__PROBLEM TO WORK ON__.
In the data below, set down exactly the lines from the one containing "[0:01.00-0:02.00]" up to and including the one containing "Word for word: nhân". Leave the pictures out.

(Saved data entries)
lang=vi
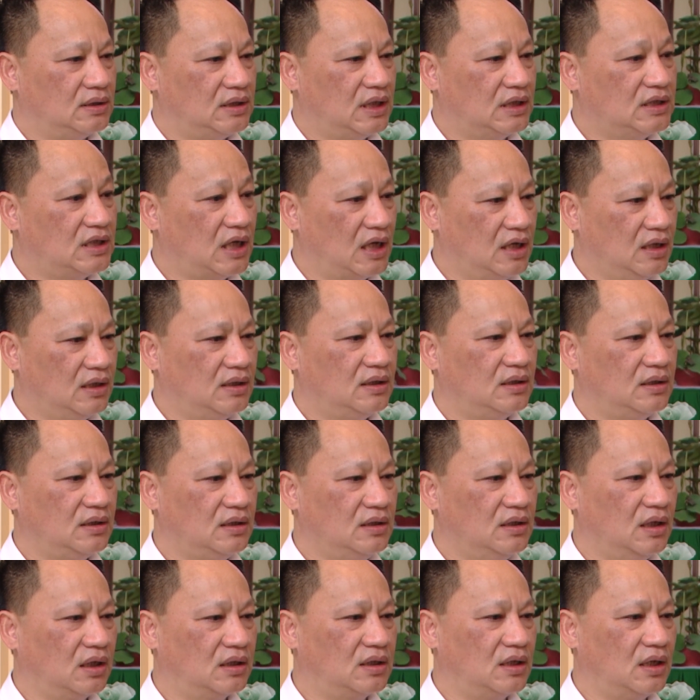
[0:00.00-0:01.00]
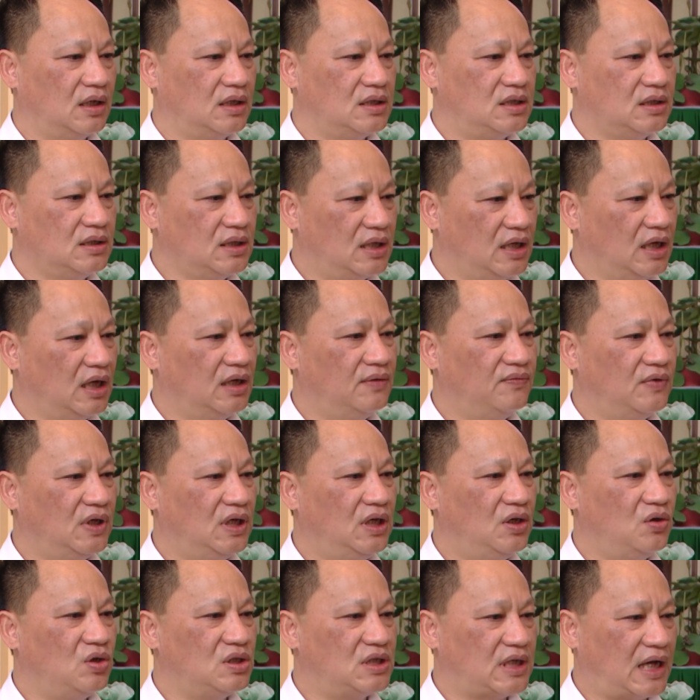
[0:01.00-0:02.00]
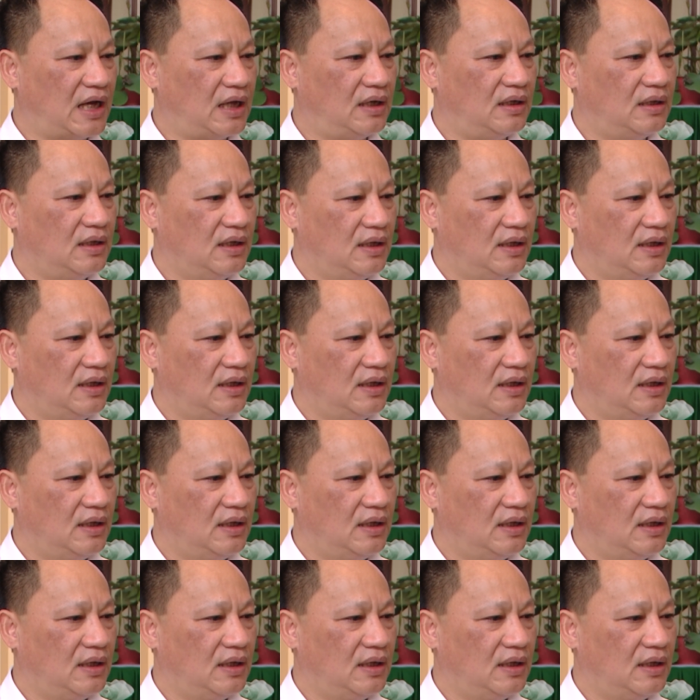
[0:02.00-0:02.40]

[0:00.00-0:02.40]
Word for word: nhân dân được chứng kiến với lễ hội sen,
...
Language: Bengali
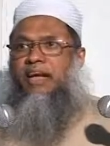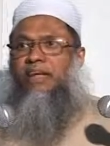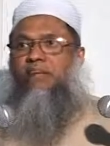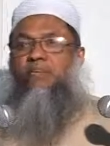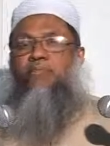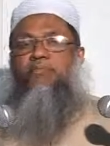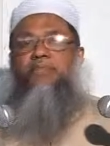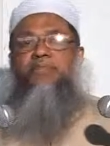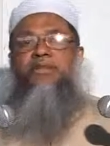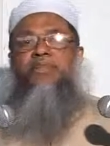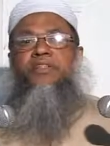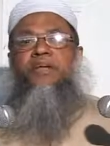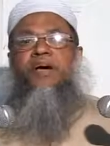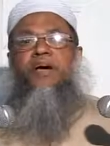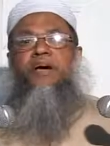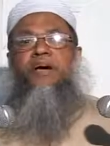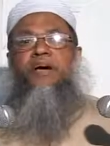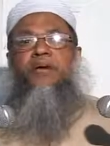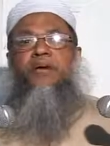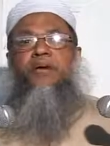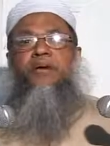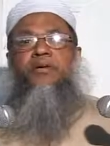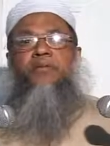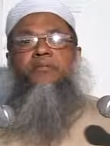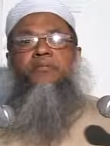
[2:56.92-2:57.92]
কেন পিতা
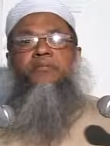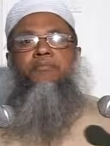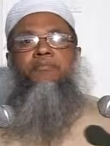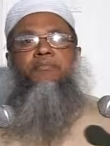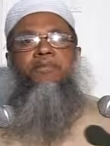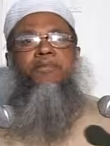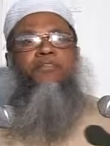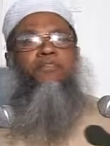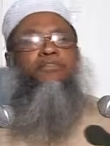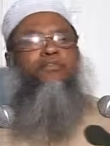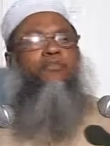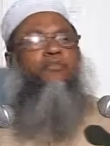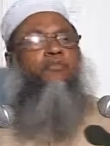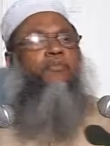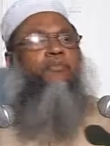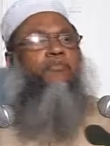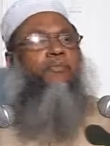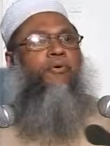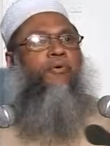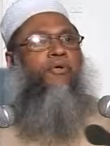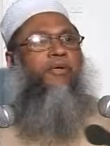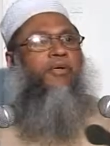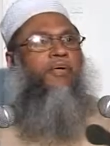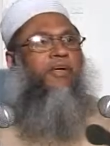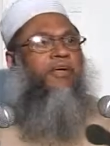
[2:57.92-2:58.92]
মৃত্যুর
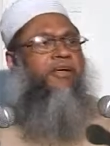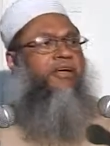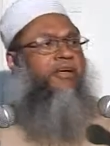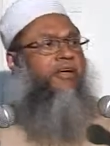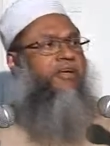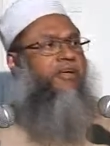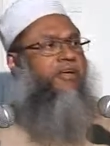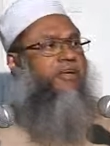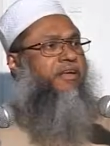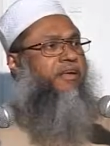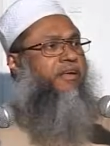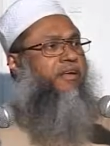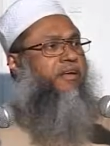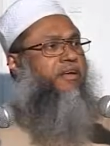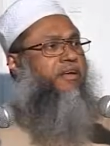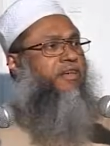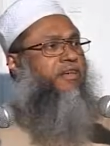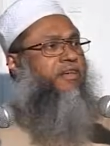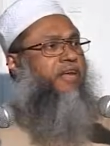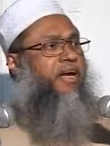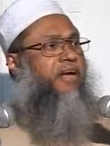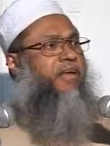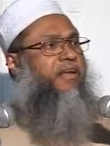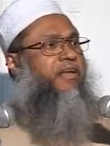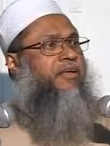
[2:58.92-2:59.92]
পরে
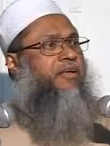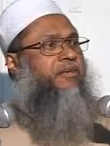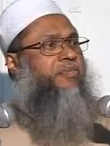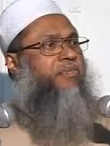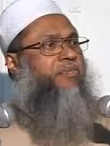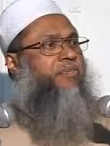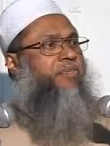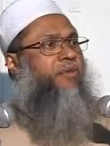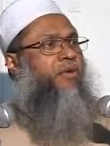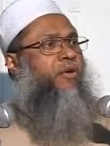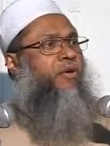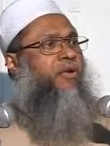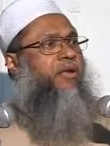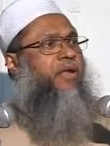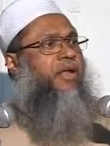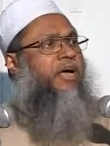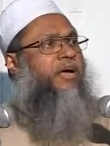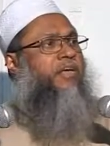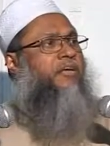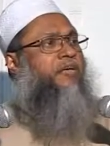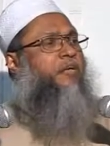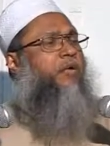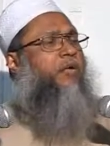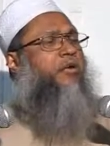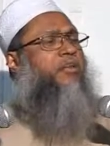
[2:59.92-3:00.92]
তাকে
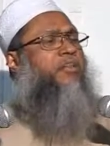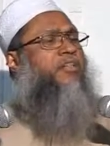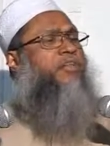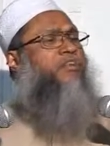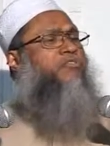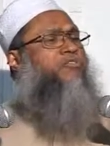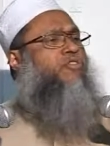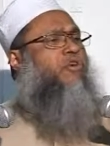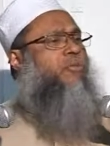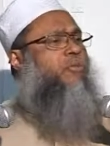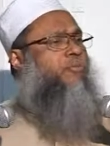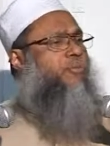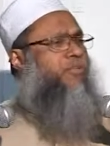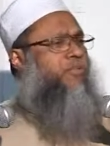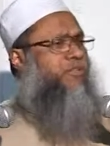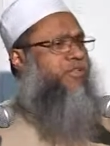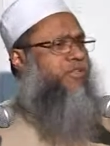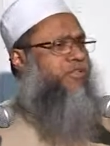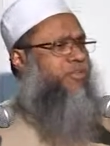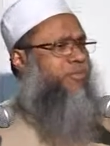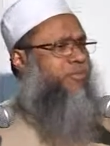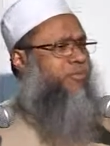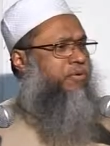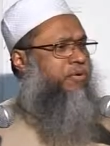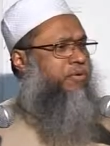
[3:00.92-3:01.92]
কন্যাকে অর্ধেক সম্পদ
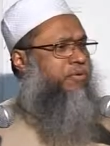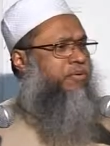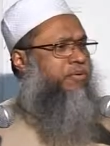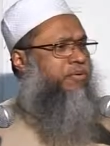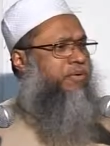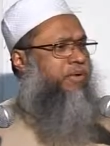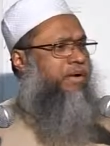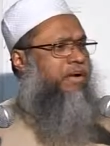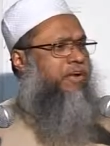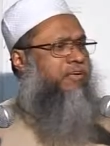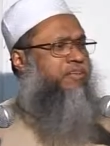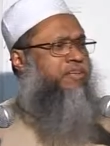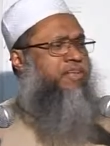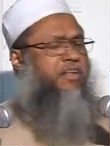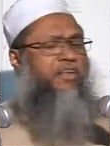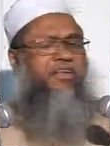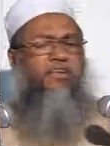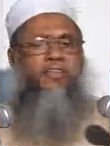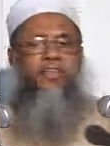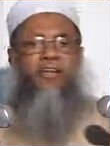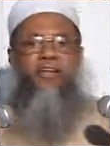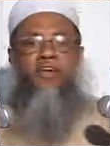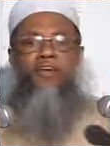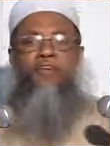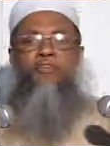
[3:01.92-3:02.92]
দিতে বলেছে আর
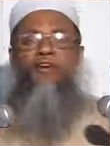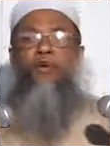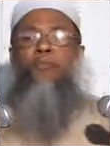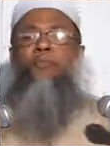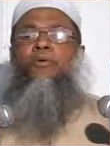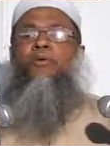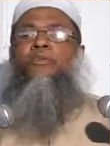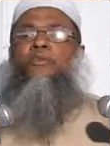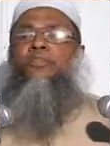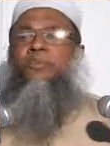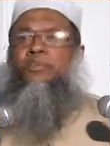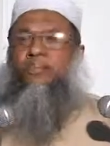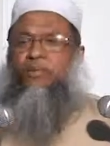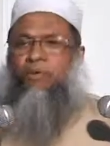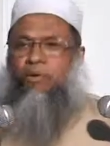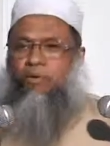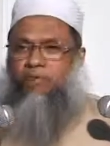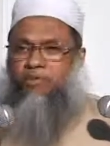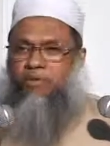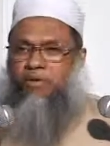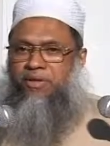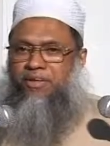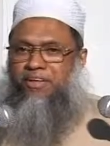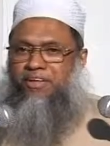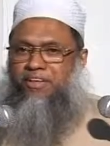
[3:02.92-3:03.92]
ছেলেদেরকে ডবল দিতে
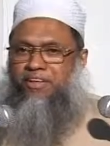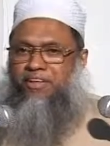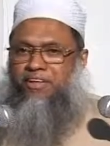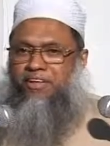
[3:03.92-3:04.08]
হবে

__EXERCISE OUTPUT__.
[0:01.00-0:02.00]
[0:02.00-0:02.40]

[0:00.00-0:02.40]
Word for word: nhân dân được chứng kiến với lễ hội sen,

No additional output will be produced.